Collected data
-=-=-

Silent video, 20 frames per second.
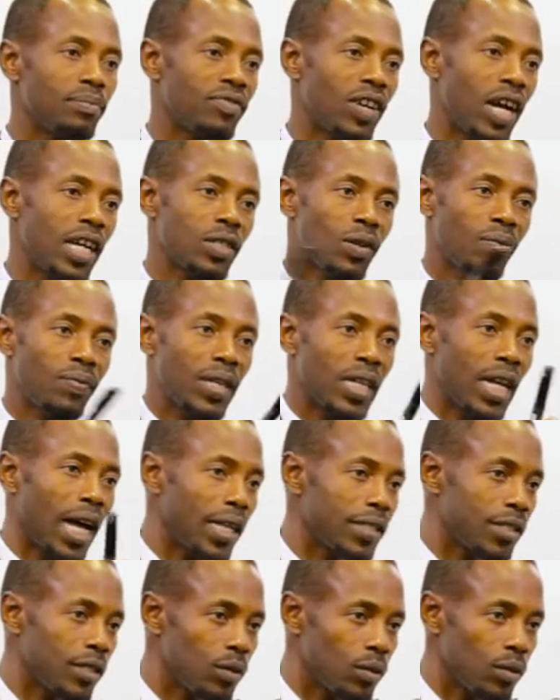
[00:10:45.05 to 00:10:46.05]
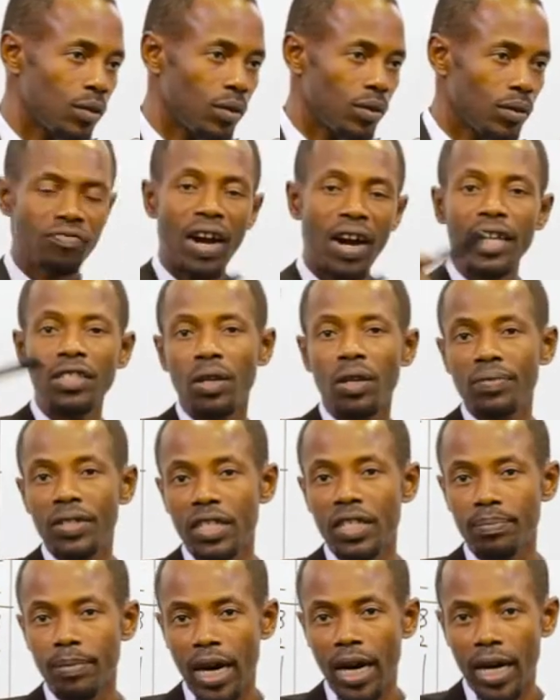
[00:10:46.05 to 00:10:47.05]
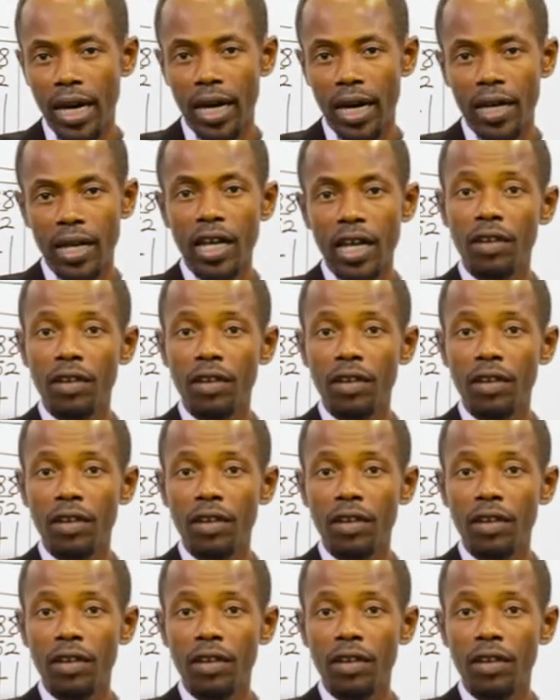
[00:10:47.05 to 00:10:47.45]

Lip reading: price of an article, price of this marker.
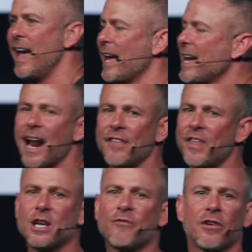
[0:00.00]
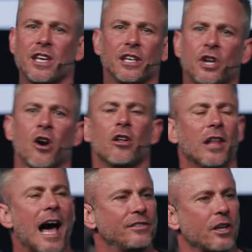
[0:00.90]
And God, I thank you for the eternal
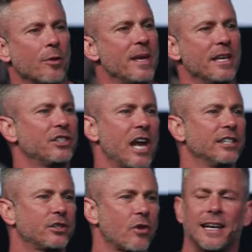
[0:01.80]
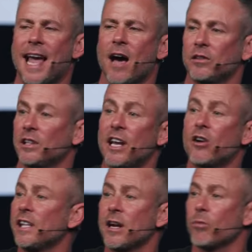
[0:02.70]
lives that are being changed right now,
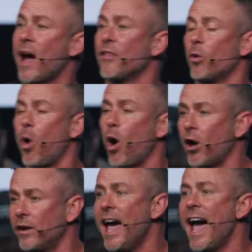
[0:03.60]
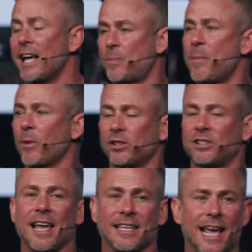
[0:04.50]
literally around the world, as people are
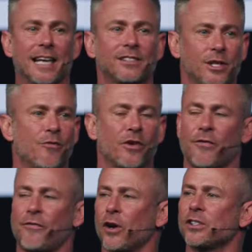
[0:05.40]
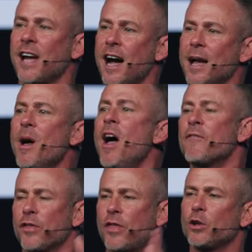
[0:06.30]
saying yes to you for the first time.
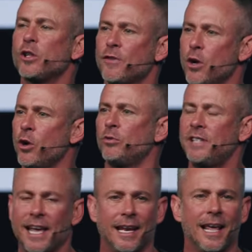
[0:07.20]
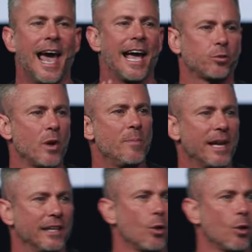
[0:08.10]
For those of you who did, as we begin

-=-=-

• THE PROBLEM:
Please retype, exactly and with the pictures left out, the lines from the line containing "[00:10:45.05 to 00:10:46.05]" through the last line of the records above.

• YOUR RESPONSE:
[00:10:45.05 to 00:10:46.05]
[00:10:46.05 to 00:10:47.05]
[00:10:47.05 to 00:10:47.45]

Lip reading: price of an article, price of this marker.
[0:00.00]
[0:00.90]
And God, I thank you for the eternal
[0:01.80]
[0:02.70]
lives that are being changed right now,
[0:03.60]
[0:04.50]
literally around the world, as people are
[0:05.40]
[0:06.30]
saying yes to you for the first time.
[0:07.20]
[0:08.10]
For those of you who did, as we begin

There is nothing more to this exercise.